● Task goal
What is the number of lines in these records that hold the word "frames"? Reply with that number alone.

● Data for analysis
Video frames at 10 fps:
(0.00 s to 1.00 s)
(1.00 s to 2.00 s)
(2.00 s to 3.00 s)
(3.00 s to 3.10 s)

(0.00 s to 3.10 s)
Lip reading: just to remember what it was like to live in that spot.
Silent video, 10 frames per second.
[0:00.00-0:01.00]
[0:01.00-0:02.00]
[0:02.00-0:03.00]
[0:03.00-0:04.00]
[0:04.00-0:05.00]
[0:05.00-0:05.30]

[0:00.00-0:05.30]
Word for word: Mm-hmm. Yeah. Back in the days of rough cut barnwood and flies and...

* * *

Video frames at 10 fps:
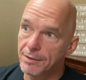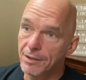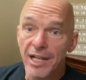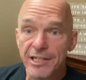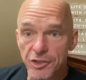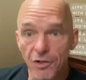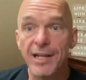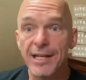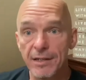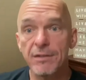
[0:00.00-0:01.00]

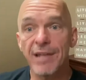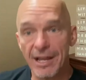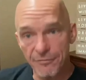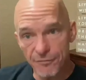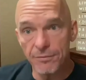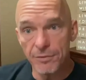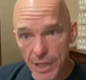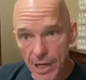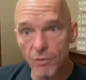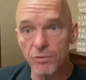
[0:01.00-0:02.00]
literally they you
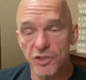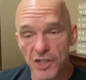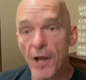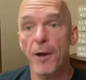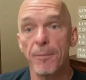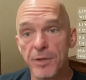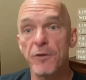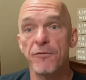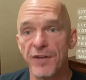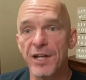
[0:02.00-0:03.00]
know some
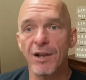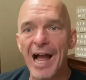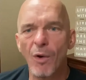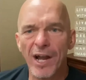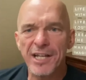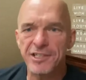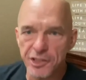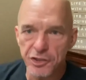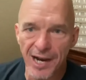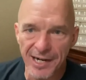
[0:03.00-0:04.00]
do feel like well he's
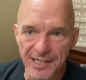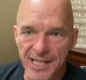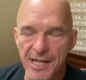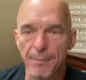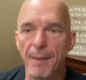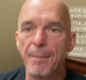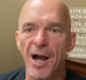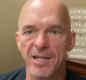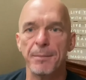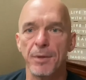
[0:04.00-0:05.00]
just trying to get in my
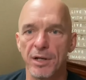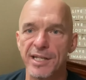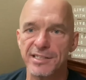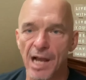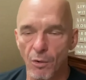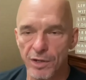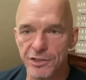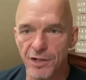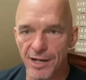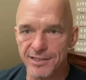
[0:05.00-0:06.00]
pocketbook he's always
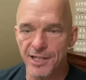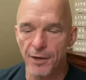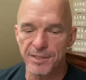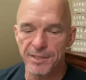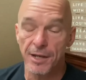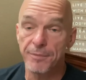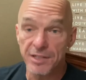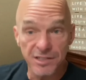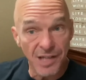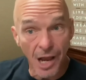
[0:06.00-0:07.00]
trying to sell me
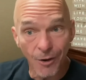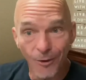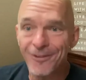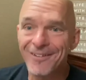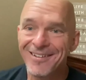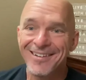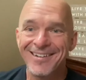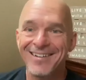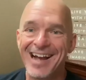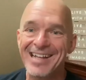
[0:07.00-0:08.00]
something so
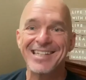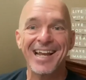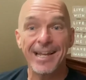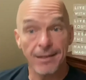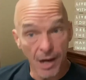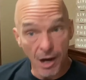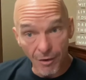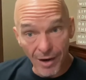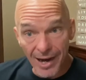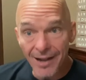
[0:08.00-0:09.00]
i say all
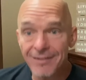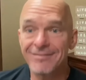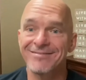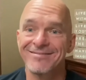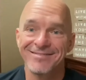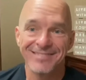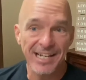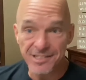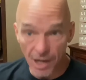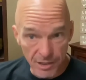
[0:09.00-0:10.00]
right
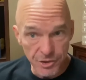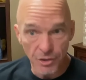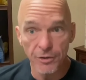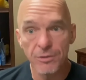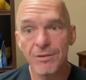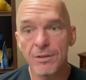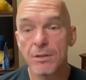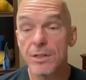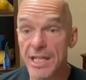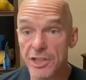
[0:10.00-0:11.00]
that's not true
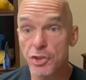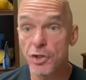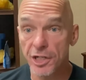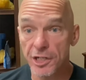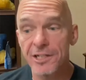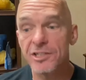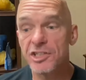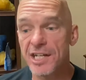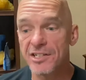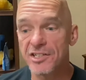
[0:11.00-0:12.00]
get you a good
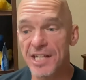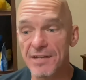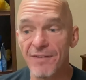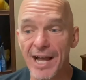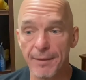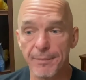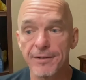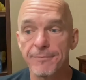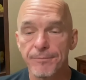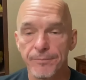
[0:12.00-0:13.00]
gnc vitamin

--

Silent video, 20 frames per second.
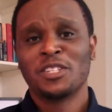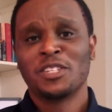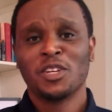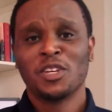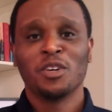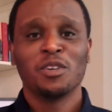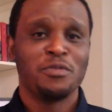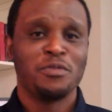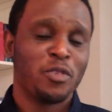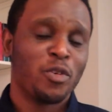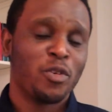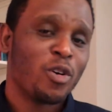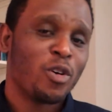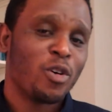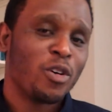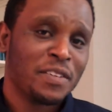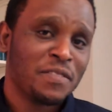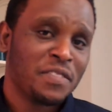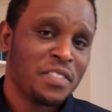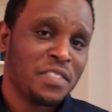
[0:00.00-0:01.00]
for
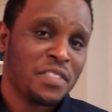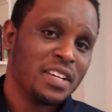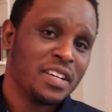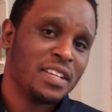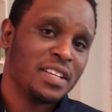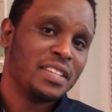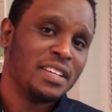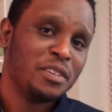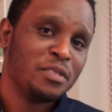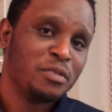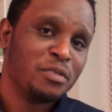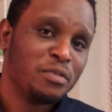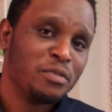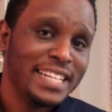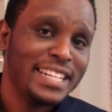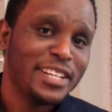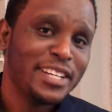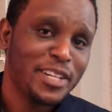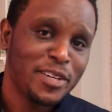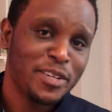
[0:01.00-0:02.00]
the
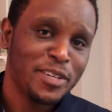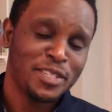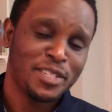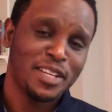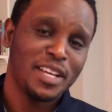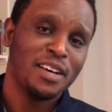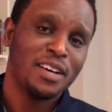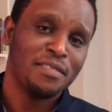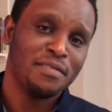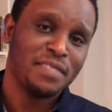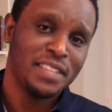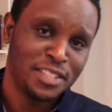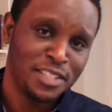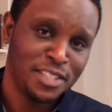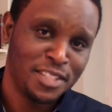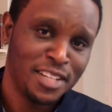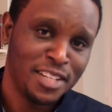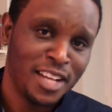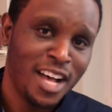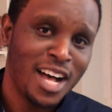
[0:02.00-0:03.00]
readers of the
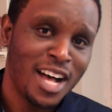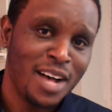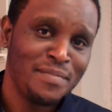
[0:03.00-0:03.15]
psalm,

● Result
4